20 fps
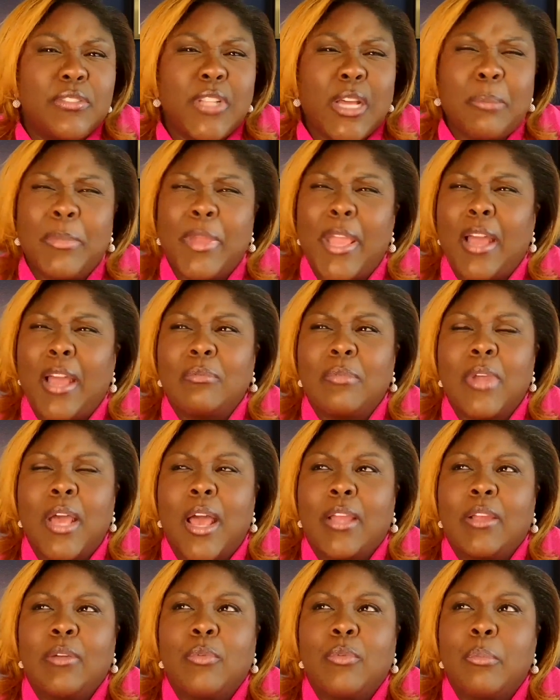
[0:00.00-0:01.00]
I mean, I
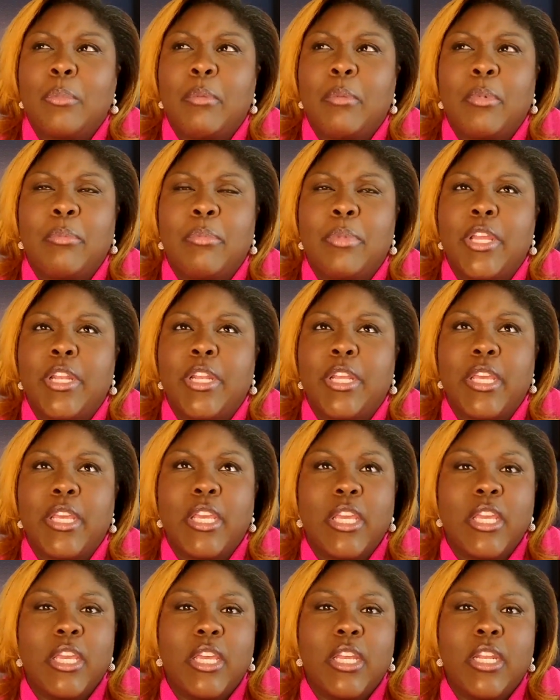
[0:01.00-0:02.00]
can remember being a
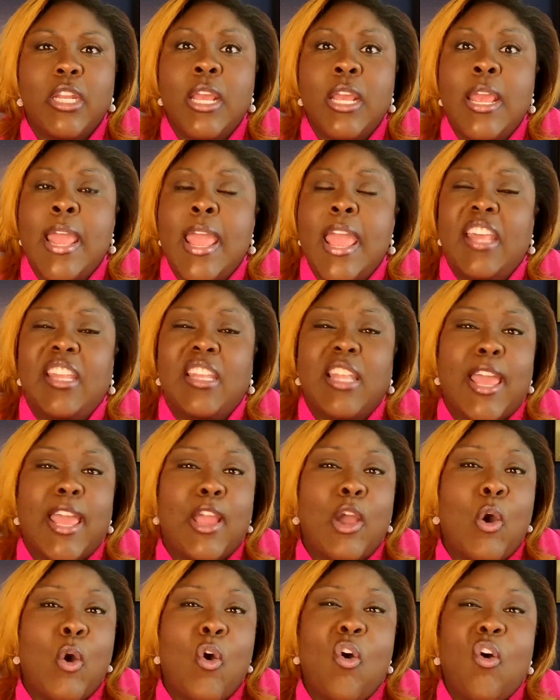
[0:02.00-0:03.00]
kid and like
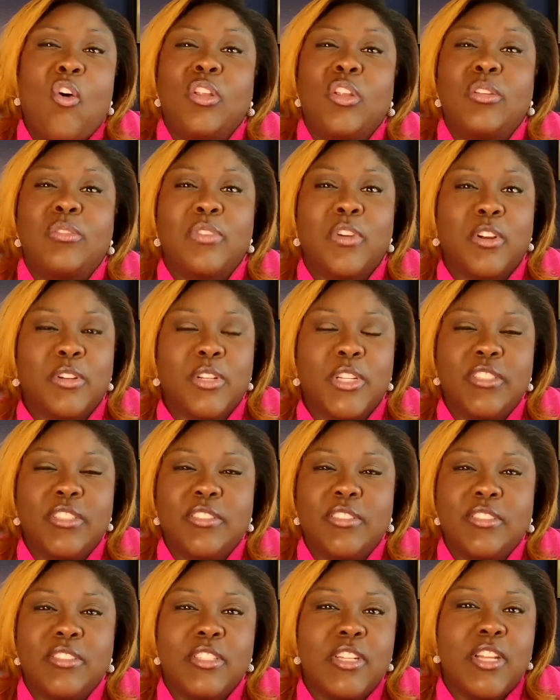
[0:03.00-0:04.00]
all of her
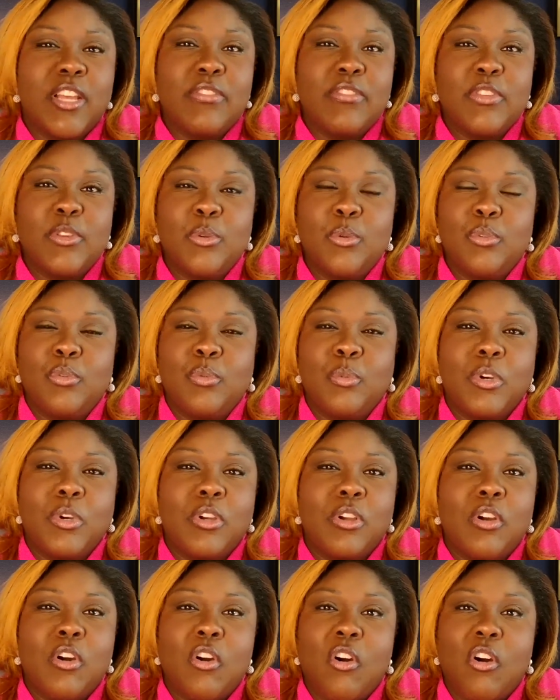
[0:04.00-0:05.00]
nieces and nephews would
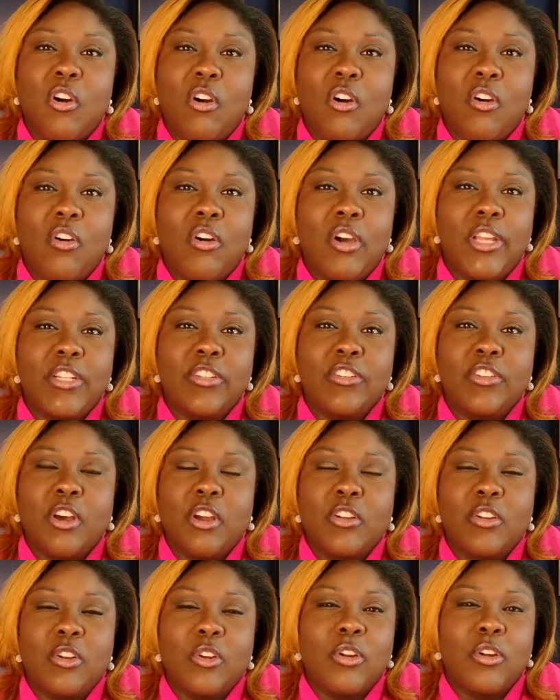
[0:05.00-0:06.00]
call and talk
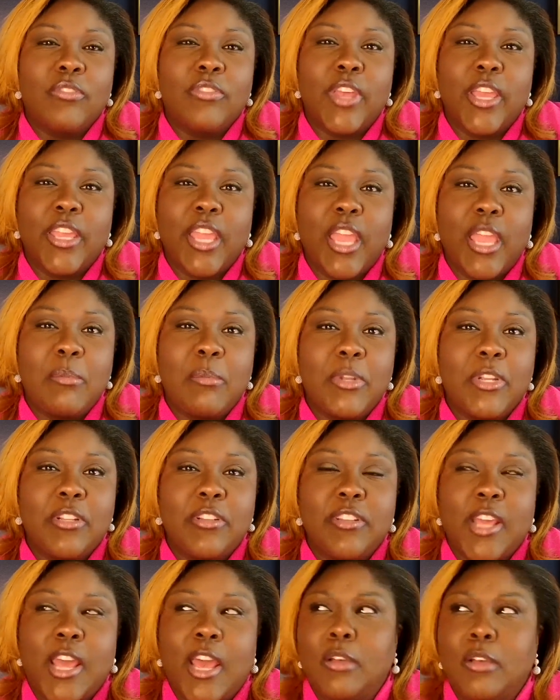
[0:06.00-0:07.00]
to her. If they came into
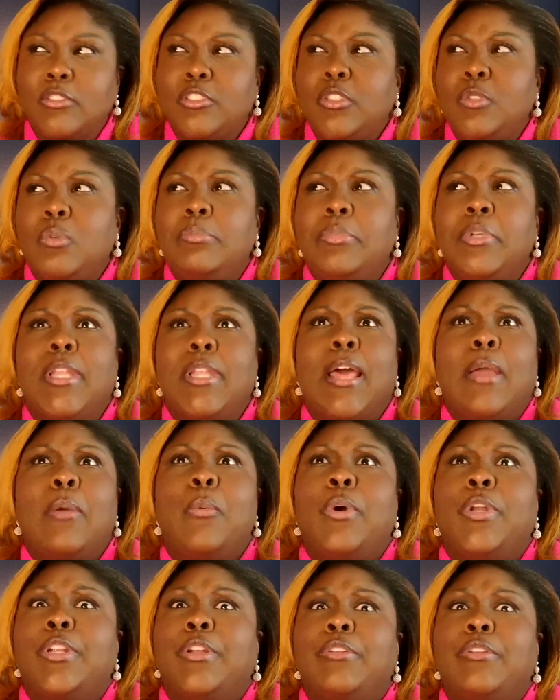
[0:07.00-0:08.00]
town, she would be like
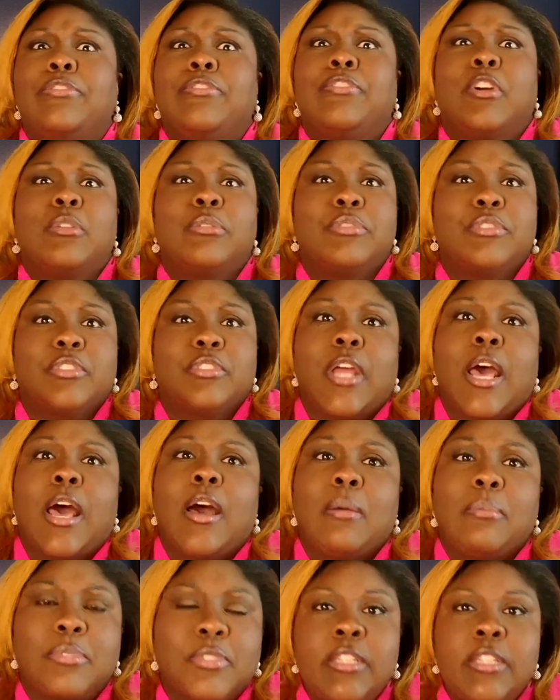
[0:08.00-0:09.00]
one of the first
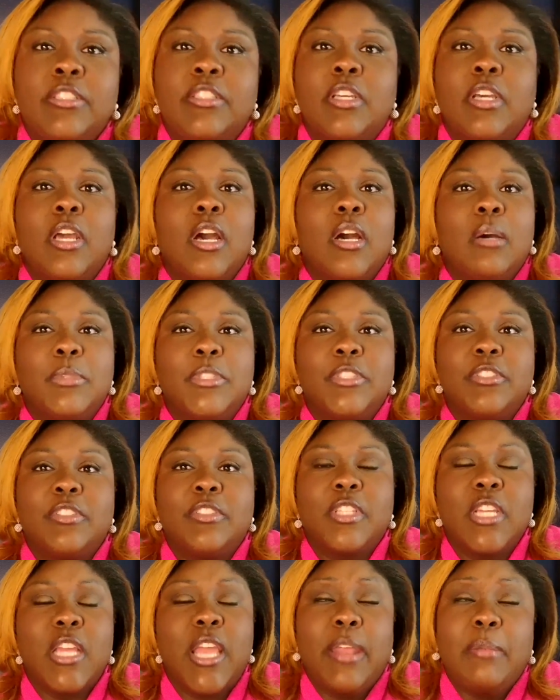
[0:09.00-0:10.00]
stops to come and
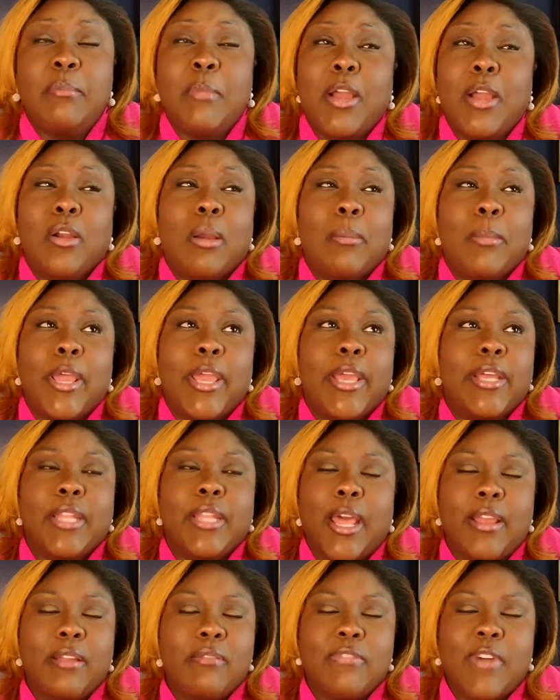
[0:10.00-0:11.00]
see. And my grandma had
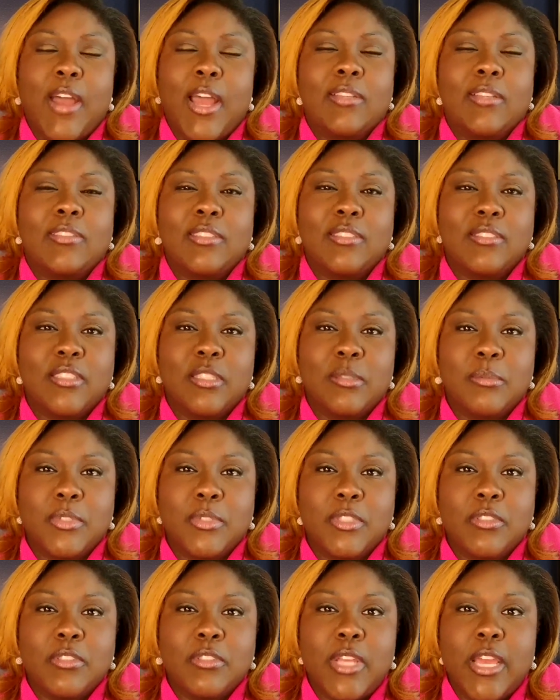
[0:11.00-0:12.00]
like 5, 6
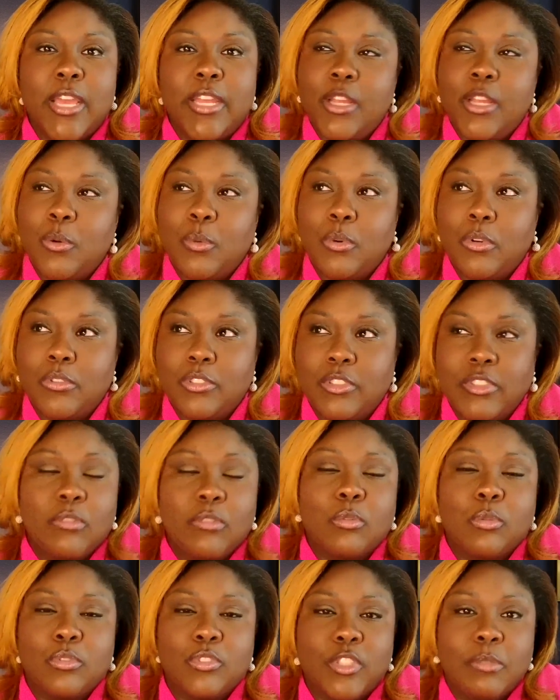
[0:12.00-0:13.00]
siblings, and there were
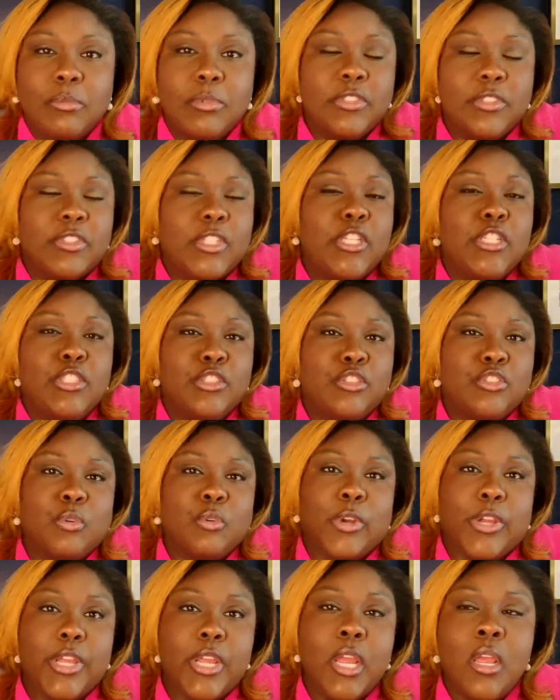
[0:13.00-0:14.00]
several siblings in
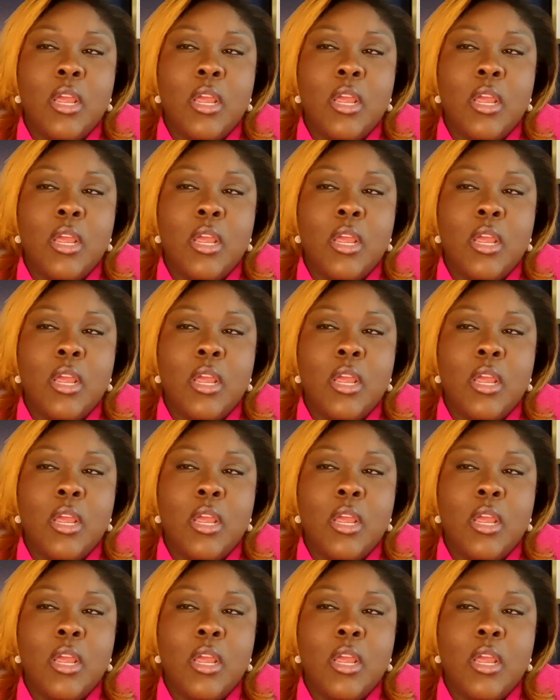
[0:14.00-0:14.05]
Detroit.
========
In your answer, repeat all the entries exactly, but leave out the pictures.

20 fps
[0:00.00-0:01.00]
I mean, I
[0:01.00-0:02.00]
can remember being a
[0:02.00-0:03.00]
kid and like
[0:03.00-0:04.00]
all of her
[0:04.00-0:05.00]
nieces and nephews would
[0:05.00-0:06.00]
call and talk
[0:06.00-0:07.00]
to her. If they came into
[0:07.00-0:08.00]
town, she would be like
[0:08.00-0:09.00]
one of the first
[0:09.00-0:10.00]
stops to come and
[0:10.00-0:11.00]
see. And my grandma had
[0:11.00-0:12.00]
like 5, 6
[0:12.00-0:13.00]
siblings, and there were
[0:13.00-0:14.00]
several siblings in
[0:14.00-0:14.05]
Detroit.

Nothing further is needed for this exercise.